In che modo si può creare un’armonia perfetta tra il bisogno di essere innovativi e l’esigenza di rappresentare un territorio attraverso una ricetta?
«Io trovo che in un mondo dove tutti si sentono creativi, bisogna fare un passo indietro e capire che l’eccezionalità è proprio la classicità. Da qui sto seguendo un concetto: ovvero, che l’essenziale vale più di qualsiasi cosa, esattamente come la tradizione in cucina. Sono arrivato al pensiero che, fare hospitality e ristorazione, è un modo molto altruistico di fare del bene e dare del piacere. Molte volte lo chef che abusa di creatività, a mio parere, dimentica il piacere del cliente a cui va a servire quel piatto, ma va a finire in un contesto egoistico e prettamente personale. Quindi, in conclusione, la creatività è meravigliosa, ma va ben dosata. Questo si può fare solamente attraverso una conoscenza meticolosa della materia prima e della gastronomia in generale».
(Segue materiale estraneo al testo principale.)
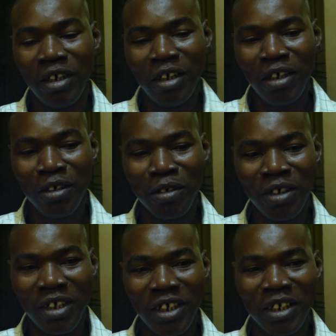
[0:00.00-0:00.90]
Yeah,
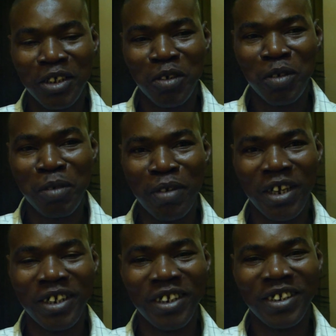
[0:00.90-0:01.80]
today, as we
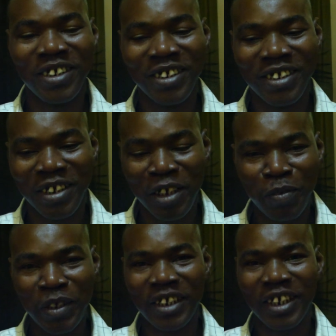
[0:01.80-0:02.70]
planned it since a
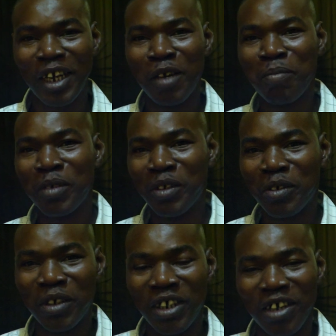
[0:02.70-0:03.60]
given
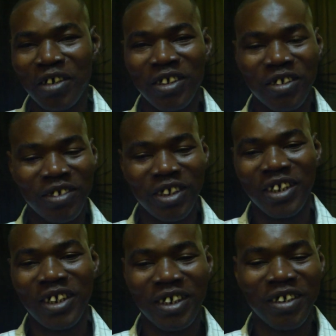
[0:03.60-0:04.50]
time, to
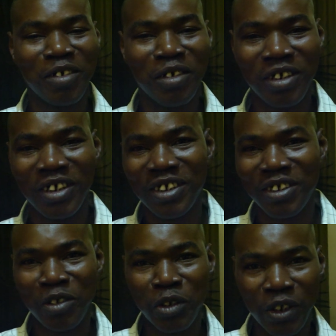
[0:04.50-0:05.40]
take
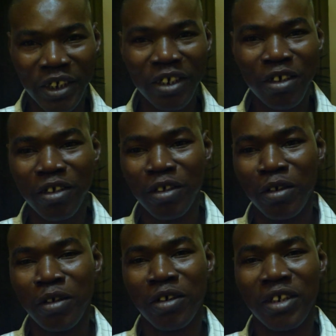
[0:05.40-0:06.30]
this training
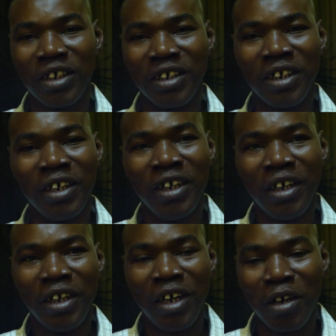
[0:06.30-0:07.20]
on
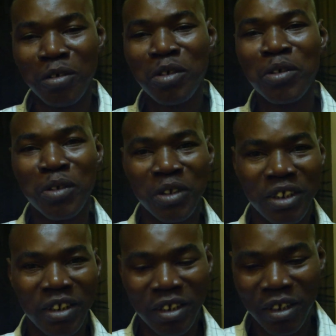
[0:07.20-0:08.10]
how to
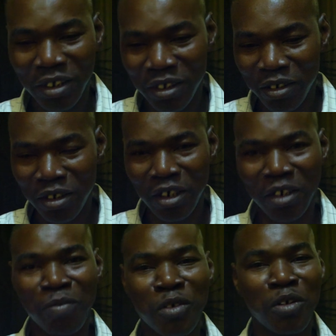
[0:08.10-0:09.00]
use the
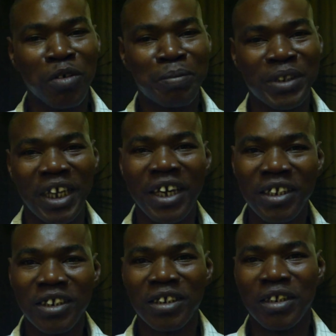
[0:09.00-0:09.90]
Akvo
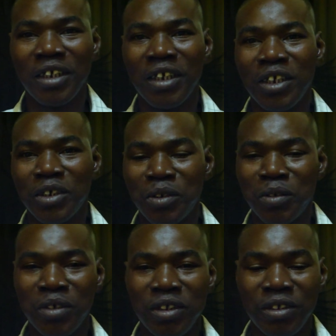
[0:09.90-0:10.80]
website.
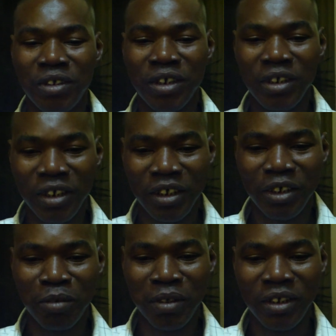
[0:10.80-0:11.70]
So the training
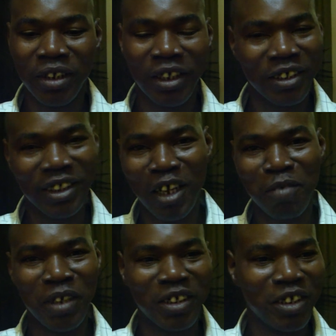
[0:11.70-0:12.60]
has
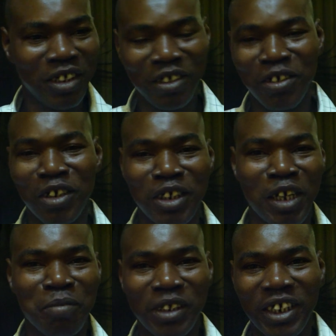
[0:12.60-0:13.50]
come at the real
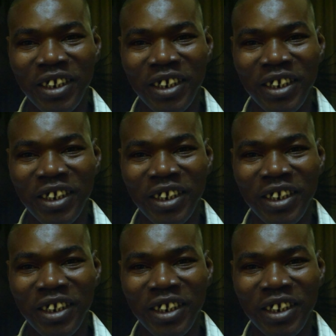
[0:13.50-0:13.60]
time.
Quali obiettivi sono racchiusi nel progetto “Arcobaleno Cocktail Bar” di Gabriele Giuliano?
«L’arcobaleno Cocktail Bar, come tutte le cose che faccio, nasce da un forte desiderio di esprimermi e di regalare alle persone la passione per l’hospitality, il mio punto di vista. Per provare tutto questo bisogna attingere alla “Drink List – Laboratorio dell’ES”. Questo nome è quello con cui ho codificato il mio metodo di ricerca e, insieme ai miei collaboratori, sperimentiamo e creiamo nuovi drink e nuovi modi di concepire un gusto. Ma perché ho scelto di chiamare “Laboratorio dell’ES” il mio metodo di ricerca? Perché da sempre il laboratorio indica un luogo dove si fa ricerca e studio, mentre l’ES in psicologia, nel pensiero freudiano, rappresenta la nostra parte irrazionale, gli istinti primordiali e quella creatività e incoscienza fanciullesca che, gradualmente, con la maturità dell’uomo viene soppressa. Io trovo interessante lavorare su questo ossimoro meraviglioso e su tutto quello che può nascere da questo studio. Ovviamente, per il futuro ci sono nuovi progetti, facendo leva su un team meraviglioso e sulla mia vera natura da chef. Per il momento posso dirvi che si tratterà di un progetto non solo innovativo, ma che sarà finalizzato a trasformare con cura ogni alimento, cercando sempre di salvaguardare la sua essenza nel colore, nel gusto, nel profumo e nella consistenza».